• Task details: Give back each entry verbatim.

Data for review: Begin

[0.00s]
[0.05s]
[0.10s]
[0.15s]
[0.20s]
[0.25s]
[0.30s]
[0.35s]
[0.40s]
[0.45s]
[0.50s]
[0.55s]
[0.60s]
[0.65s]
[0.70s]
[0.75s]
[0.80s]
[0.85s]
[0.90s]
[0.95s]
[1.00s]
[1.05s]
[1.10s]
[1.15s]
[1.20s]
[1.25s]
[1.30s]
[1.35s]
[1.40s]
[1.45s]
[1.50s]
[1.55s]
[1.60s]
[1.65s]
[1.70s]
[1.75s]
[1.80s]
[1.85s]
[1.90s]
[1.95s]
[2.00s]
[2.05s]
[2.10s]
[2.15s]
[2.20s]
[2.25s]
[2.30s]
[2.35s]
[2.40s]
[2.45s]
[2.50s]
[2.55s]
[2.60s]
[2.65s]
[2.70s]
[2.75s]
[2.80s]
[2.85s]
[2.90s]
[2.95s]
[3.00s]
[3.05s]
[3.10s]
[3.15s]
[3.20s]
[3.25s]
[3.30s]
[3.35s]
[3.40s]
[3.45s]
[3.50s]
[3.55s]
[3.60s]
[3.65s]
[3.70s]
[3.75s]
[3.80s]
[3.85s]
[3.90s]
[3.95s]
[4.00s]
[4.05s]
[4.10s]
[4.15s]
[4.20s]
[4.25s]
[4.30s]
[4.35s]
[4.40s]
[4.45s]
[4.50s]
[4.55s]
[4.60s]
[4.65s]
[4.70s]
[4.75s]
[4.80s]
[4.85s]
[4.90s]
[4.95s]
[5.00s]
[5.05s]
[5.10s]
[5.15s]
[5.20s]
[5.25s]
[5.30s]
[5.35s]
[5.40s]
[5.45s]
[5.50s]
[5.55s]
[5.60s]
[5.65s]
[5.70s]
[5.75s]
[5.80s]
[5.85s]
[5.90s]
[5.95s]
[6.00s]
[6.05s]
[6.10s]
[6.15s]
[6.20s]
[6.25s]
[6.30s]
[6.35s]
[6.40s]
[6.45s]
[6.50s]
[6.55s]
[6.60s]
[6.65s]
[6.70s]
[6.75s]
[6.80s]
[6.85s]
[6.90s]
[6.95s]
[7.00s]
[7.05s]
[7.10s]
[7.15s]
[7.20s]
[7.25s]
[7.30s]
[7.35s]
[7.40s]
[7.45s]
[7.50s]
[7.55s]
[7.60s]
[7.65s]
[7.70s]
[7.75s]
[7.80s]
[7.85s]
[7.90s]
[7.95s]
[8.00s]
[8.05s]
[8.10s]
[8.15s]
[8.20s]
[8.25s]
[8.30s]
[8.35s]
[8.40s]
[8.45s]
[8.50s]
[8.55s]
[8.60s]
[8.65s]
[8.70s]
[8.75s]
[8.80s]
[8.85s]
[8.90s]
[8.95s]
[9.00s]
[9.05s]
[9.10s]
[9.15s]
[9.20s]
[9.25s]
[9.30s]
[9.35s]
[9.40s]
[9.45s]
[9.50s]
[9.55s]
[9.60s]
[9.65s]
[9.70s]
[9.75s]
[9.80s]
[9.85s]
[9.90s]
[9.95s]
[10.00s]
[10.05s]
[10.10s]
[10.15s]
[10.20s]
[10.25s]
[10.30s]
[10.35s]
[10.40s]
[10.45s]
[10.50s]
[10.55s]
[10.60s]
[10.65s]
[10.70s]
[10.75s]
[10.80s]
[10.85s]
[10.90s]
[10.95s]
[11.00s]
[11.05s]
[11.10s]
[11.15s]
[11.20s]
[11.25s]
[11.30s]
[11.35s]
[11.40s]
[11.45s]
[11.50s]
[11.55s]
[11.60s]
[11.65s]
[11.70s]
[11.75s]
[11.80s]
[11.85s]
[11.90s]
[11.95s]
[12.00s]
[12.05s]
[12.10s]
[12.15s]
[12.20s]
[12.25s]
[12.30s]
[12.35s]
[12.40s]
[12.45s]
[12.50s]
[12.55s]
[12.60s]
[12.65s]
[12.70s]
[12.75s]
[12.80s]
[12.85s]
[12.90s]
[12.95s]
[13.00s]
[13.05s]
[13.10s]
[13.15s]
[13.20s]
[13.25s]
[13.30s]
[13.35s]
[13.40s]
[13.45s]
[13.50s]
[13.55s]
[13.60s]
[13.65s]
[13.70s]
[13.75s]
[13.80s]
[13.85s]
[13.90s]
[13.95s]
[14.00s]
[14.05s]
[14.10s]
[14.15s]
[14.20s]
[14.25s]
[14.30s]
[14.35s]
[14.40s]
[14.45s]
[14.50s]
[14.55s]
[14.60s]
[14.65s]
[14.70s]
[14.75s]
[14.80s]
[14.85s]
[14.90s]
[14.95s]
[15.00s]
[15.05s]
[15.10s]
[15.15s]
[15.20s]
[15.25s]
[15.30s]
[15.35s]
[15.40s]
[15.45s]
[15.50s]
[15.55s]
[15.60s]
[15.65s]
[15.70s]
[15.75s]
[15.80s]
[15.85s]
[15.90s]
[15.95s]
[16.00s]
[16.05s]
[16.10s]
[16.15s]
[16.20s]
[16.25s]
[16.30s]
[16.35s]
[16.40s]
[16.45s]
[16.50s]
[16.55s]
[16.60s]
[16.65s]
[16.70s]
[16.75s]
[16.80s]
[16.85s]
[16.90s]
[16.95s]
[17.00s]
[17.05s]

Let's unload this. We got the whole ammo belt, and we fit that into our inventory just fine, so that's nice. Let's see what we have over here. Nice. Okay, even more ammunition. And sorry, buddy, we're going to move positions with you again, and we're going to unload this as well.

Data for review: End

• Result of this exercise:
[0.00s]
[0.05s]
[0.10s]
[0.15s]
[0.20s]
[0.25s]
[0.30s]
[0.35s]
[0.40s]
[0.45s]
[0.50s]
[0.55s]
[0.60s]
[0.65s]
[0.70s]
[0.75s]
[0.80s]
[0.85s]
[0.90s]
[0.95s]
[1.00s]
[1.05s]
[1.10s]
[1.15s]
[1.20s]
[1.25s]
[1.30s]
[1.35s]
[1.40s]
[1.45s]
[1.50s]
[1.55s]
[1.60s]
[1.65s]
[1.70s]
[1.75s]
[1.80s]
[1.85s]
[1.90s]
[1.95s]
[2.00s]
[2.05s]
[2.10s]
[2.15s]
[2.20s]
[2.25s]
[2.30s]
[2.35s]
[2.40s]
[2.45s]
[2.50s]
[2.55s]
[2.60s]
[2.65s]
[2.70s]
[2.75s]
[2.80s]
[2.85s]
[2.90s]
[2.95s]
[3.00s]
[3.05s]
[3.10s]
[3.15s]
[3.20s]
[3.25s]
[3.30s]
[3.35s]
[3.40s]
[3.45s]
[3.50s]
[3.55s]
[3.60s]
[3.65s]
[3.70s]
[3.75s]
[3.80s]
[3.85s]
[3.90s]
[3.95s]
[4.00s]
[4.05s]
[4.10s]
[4.15s]
[4.20s]
[4.25s]
[4.30s]
[4.35s]
[4.40s]
[4.45s]
[4.50s]
[4.55s]
[4.60s]
[4.65s]
[4.70s]
[4.75s]
[4.80s]
[4.85s]
[4.90s]
[4.95s]
[5.00s]
[5.05s]
[5.10s]
[5.15s]
[5.20s]
[5.25s]
[5.30s]
[5.35s]
[5.40s]
[5.45s]
[5.50s]
[5.55s]
[5.60s]
[5.65s]
[5.70s]
[5.75s]
[5.80s]
[5.85s]
[5.90s]
[5.95s]
[6.00s]
[6.05s]
[6.10s]
[6.15s]
[6.20s]
[6.25s]
[6.30s]
[6.35s]
[6.40s]
[6.45s]
[6.50s]
[6.55s]
[6.60s]
[6.65s]
[6.70s]
[6.75s]
[6.80s]
[6.85s]
[6.90s]
[6.95s]
[7.00s]
[7.05s]
[7.10s]
[7.15s]
[7.20s]
[7.25s]
[7.30s]
[7.35s]
[7.40s]
[7.45s]
[7.50s]
[7.55s]
[7.60s]
[7.65s]
[7.70s]
[7.75s]
[7.80s]
[7.85s]
[7.90s]
[7.95s]
[8.00s]
[8.05s]
[8.10s]
[8.15s]
[8.20s]
[8.25s]
[8.30s]
[8.35s]
[8.40s]
[8.45s]
[8.50s]
[8.55s]
[8.60s]
[8.65s]
[8.70s]
[8.75s]
[8.80s]
[8.85s]
[8.90s]
[8.95s]
[9.00s]
[9.05s]
[9.10s]
[9.15s]
[9.20s]
[9.25s]
[9.30s]
[9.35s]
[9.40s]
[9.45s]
[9.50s]
[9.55s]
[9.60s]
[9.65s]
[9.70s]
[9.75s]
[9.80s]
[9.85s]
[9.90s]
[9.95s]
[10.00s]
[10.05s]
[10.10s]
[10.15s]
[10.20s]
[10.25s]
[10.30s]
[10.35s]
[10.40s]
[10.45s]
[10.50s]
[10.55s]
[10.60s]
[10.65s]
[10.70s]
[10.75s]
[10.80s]
[10.85s]
[10.90s]
[10.95s]
[11.00s]
[11.05s]
[11.10s]
[11.15s]
[11.20s]
[11.25s]
[11.30s]
[11.35s]
[11.40s]
[11.45s]
[11.50s]
[11.55s]
[11.60s]
[11.65s]
[11.70s]
[11.75s]
[11.80s]
[11.85s]
[11.90s]
[11.95s]
[12.00s]
[12.05s]
[12.10s]
[12.15s]
[12.20s]
[12.25s]
[12.30s]
[12.35s]
[12.40s]
[12.45s]
[12.50s]
[12.55s]
[12.60s]
[12.65s]
[12.70s]
[12.75s]
[12.80s]
[12.85s]
[12.90s]
[12.95s]
[13.00s]
[13.05s]
[13.10s]
[13.15s]
[13.20s]
[13.25s]
[13.30s]
[13.35s]
[13.40s]
[13.45s]
[13.50s]
[13.55s]
[13.60s]
[13.65s]
[13.70s]
[13.75s]
[13.80s]
[13.85s]
[13.90s]
[13.95s]
[14.00s]
[14.05s]
[14.10s]
[14.15s]
[14.20s]
[14.25s]
[14.30s]
[14.35s]
[14.40s]
[14.45s]
[14.50s]
[14.55s]
[14.60s]
[14.65s]
[14.70s]
[14.75s]
[14.80s]
[14.85s]
[14.90s]
[14.95s]
[15.00s]
[15.05s]
[15.10s]
[15.15s]
[15.20s]
[15.25s]
[15.30s]
[15.35s]
[15.40s]
[15.45s]
[15.50s]
[15.55s]
[15.60s]
[15.65s]
[15.70s]
[15.75s]
[15.80s]
[15.85s]
[15.90s]
[15.95s]
[16.00s]
[16.05s]
[16.10s]
[16.15s]
[16.20s]
[16.25s]
[16.30s]
[16.35s]
[16.40s]
[16.45s]
[16.50s]
[16.55s]
[16.60s]
[16.65s]
[16.70s]
[16.75s]
[16.80s]
[16.85s]
[16.90s]
[16.95s]
[17.00s]
[17.05s]

Let's unload this. We got the whole ammo belt, and we fit that into our inventory just fine, so that's nice. Let's see what we have over here. Nice. Okay, even more ammunition. And sorry, buddy, we're going to move positions with you again, and we're going to unload this as well.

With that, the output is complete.